## HOW TO COMPLETE THIS TASK
Without including any picture, return the complete set of records exactly.

(Saved data entries)
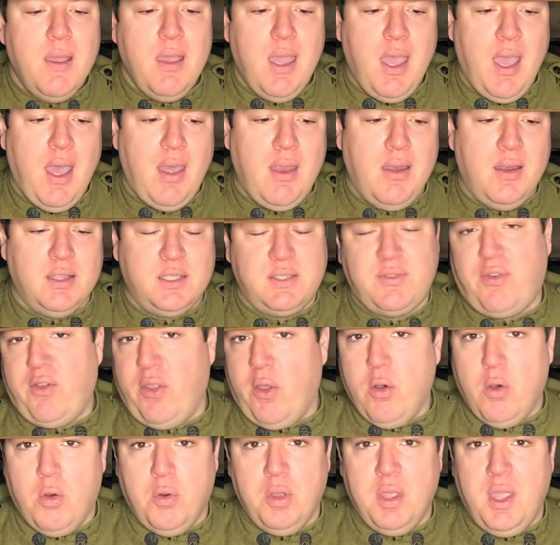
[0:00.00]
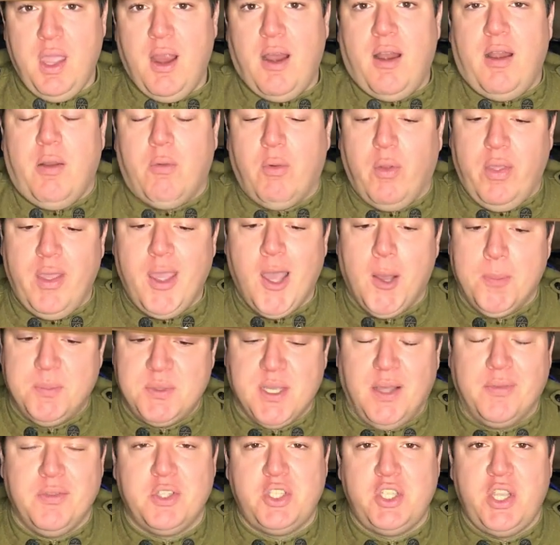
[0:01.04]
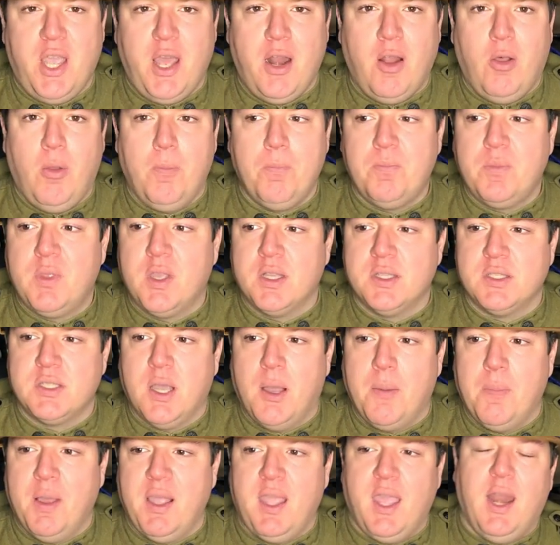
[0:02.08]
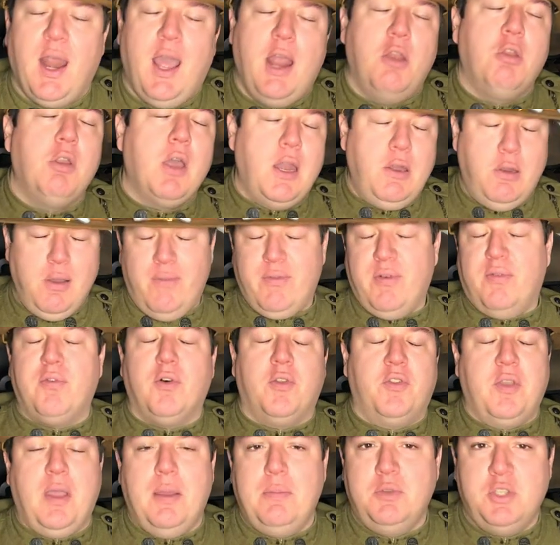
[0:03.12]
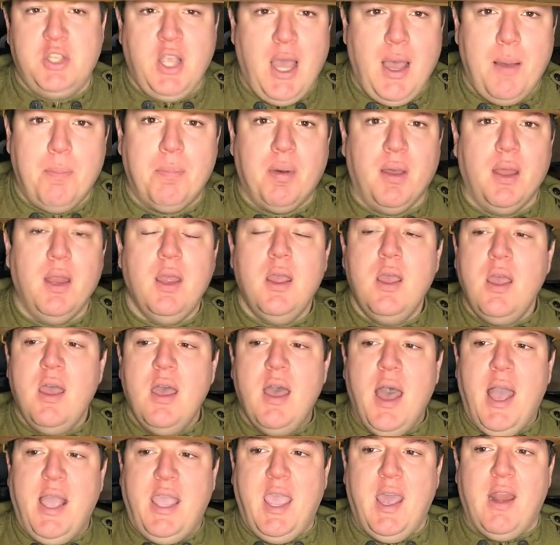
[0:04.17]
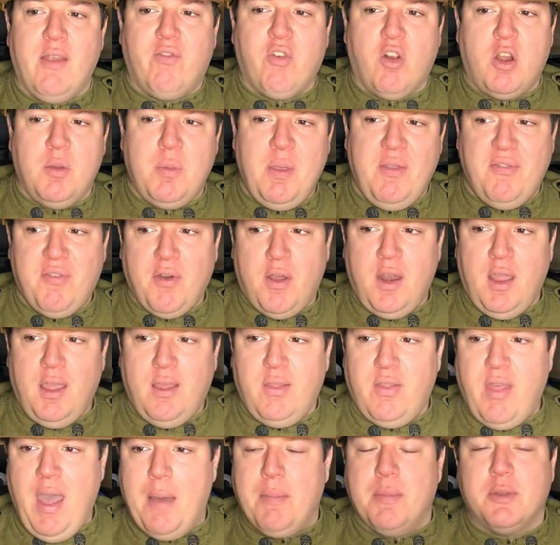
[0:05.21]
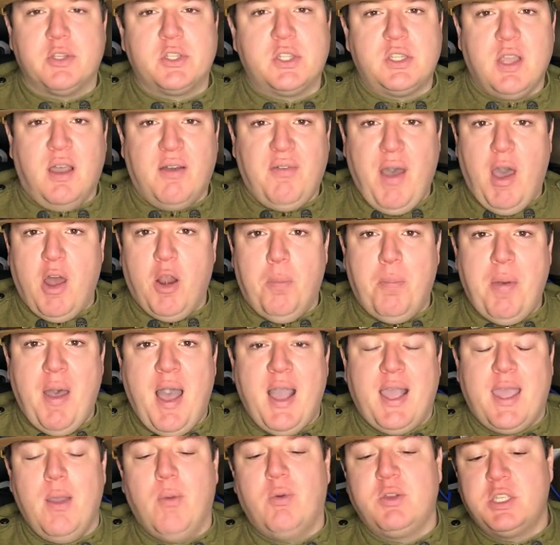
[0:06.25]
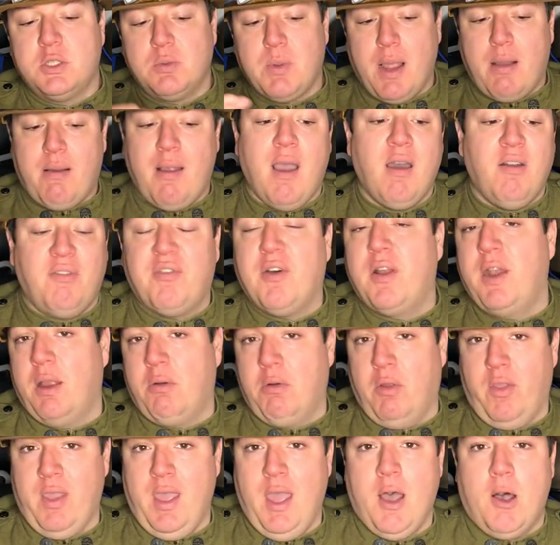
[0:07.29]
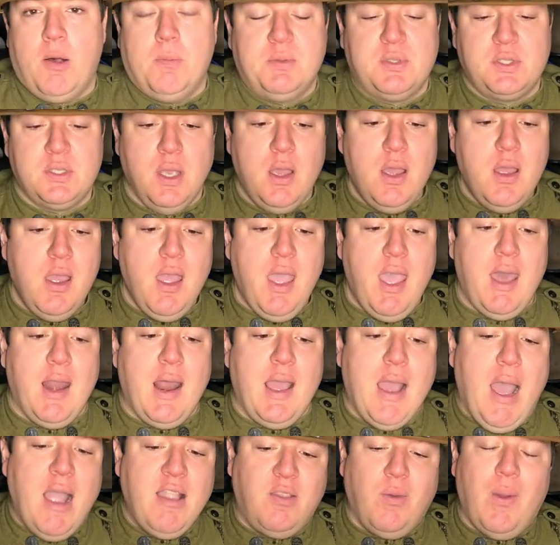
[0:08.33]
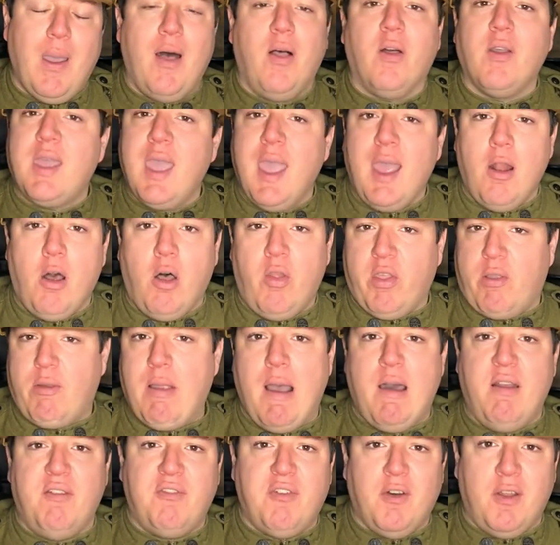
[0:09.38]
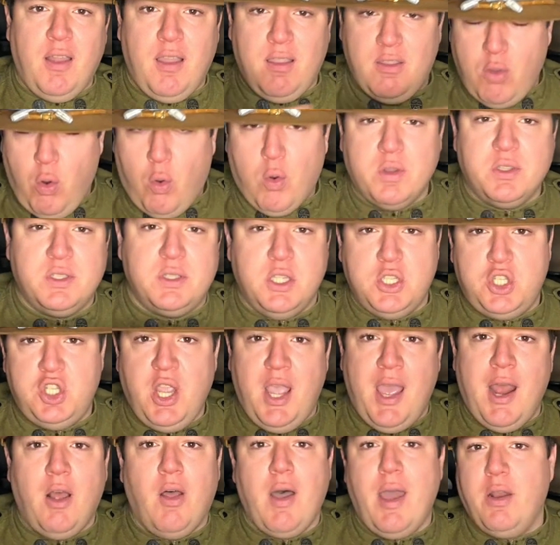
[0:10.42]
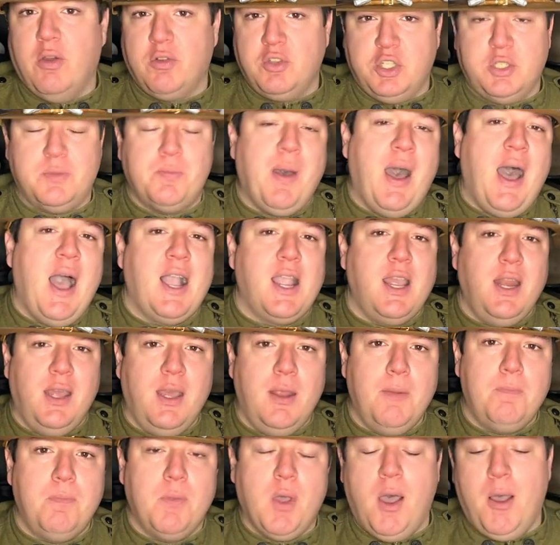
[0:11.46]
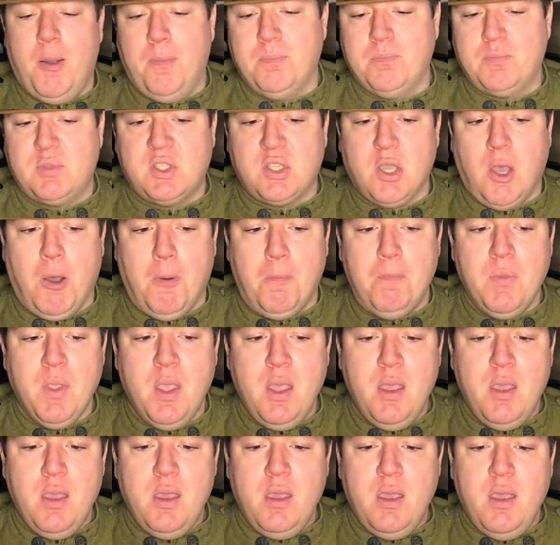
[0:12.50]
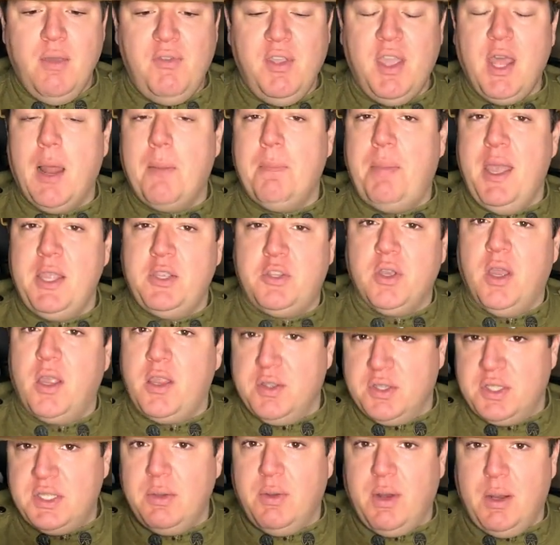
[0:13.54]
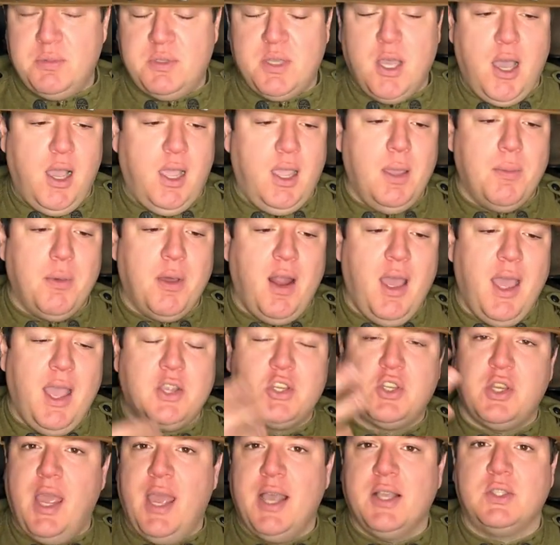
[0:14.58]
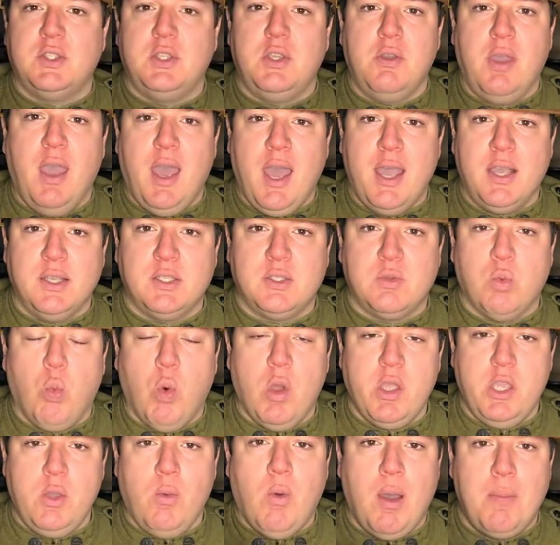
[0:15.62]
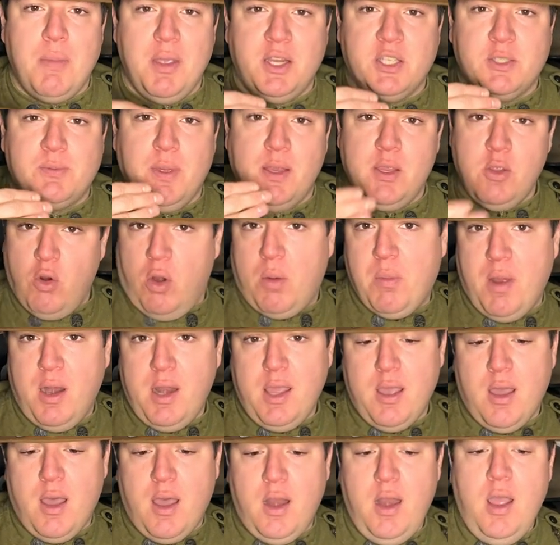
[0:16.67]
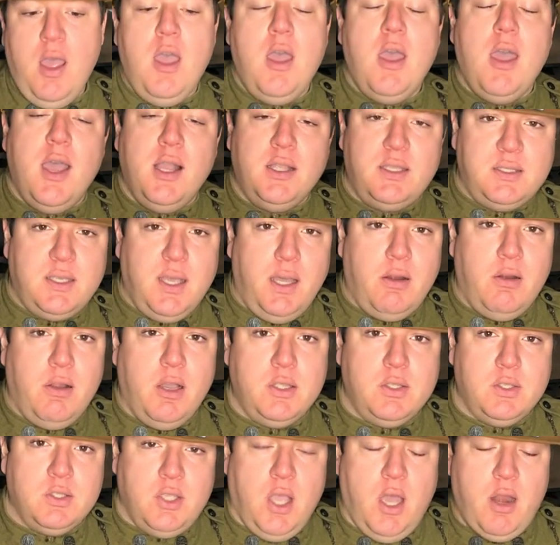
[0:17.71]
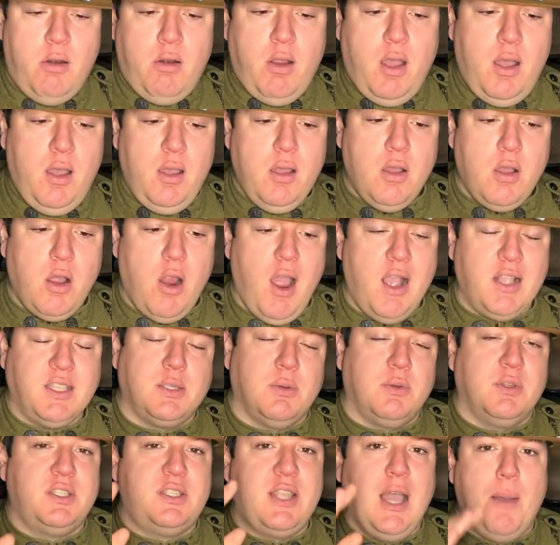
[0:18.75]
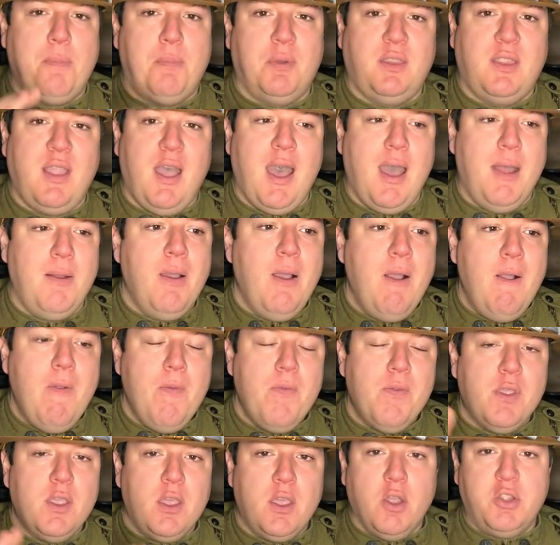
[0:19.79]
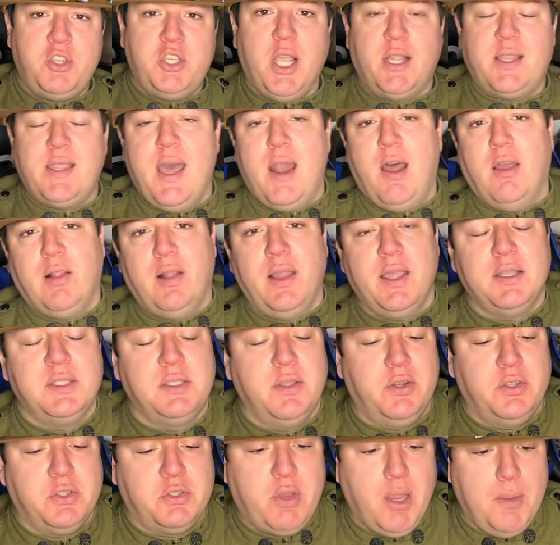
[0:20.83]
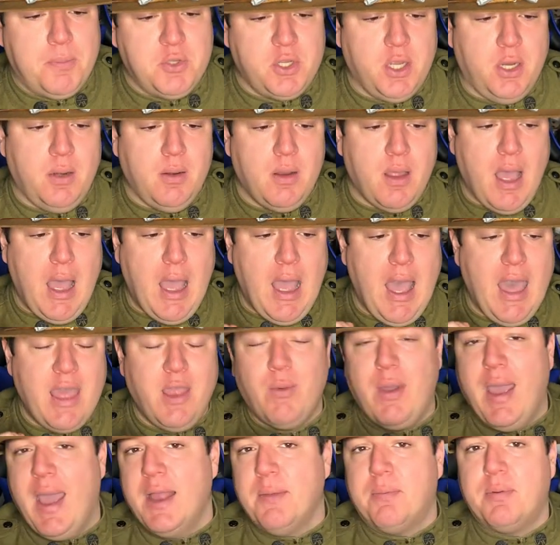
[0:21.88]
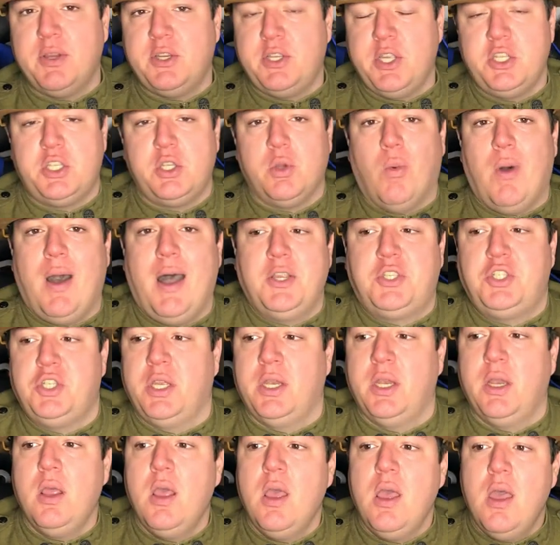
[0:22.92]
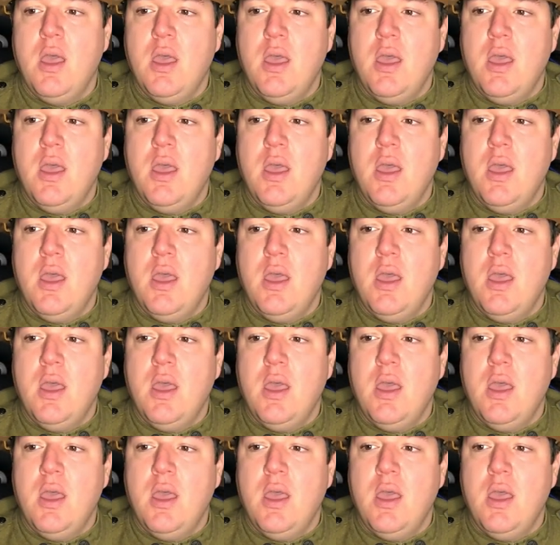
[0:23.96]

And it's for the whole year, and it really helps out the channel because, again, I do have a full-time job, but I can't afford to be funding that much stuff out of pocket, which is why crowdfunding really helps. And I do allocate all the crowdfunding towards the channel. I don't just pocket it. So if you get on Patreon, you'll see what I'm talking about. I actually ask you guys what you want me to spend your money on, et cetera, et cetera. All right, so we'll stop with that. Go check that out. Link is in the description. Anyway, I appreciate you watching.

## EXERCISE RESPONSE
[0:00.00]
[0:01.04]
[0:02.08]
[0:03.12]
[0:04.17]
[0:05.21]
[0:06.25]
[0:07.29]
[0:08.33]
[0:09.38]
[0:10.42]
[0:11.46]
[0:12.50]
[0:13.54]
[0:14.58]
[0:15.62]
[0:16.67]
[0:17.71]
[0:18.75]
[0:19.79]
[0:20.83]
[0:21.88]
[0:22.92]
[0:23.96]

And it's for the whole year, and it really helps out the channel because, again, I do have a full-time job, but I can't afford to be funding that much stuff out of pocket, which is why crowdfunding really helps. And I do allocate all the crowdfunding towards the channel. I don't just pocket it. So if you get on Patreon, you'll see what I'm talking about. I actually ask you guys what you want me to spend your money on, et cetera, et cetera. All right, so we'll stop with that. Go check that out. Link is in the description. Anyway, I appreciate you watching.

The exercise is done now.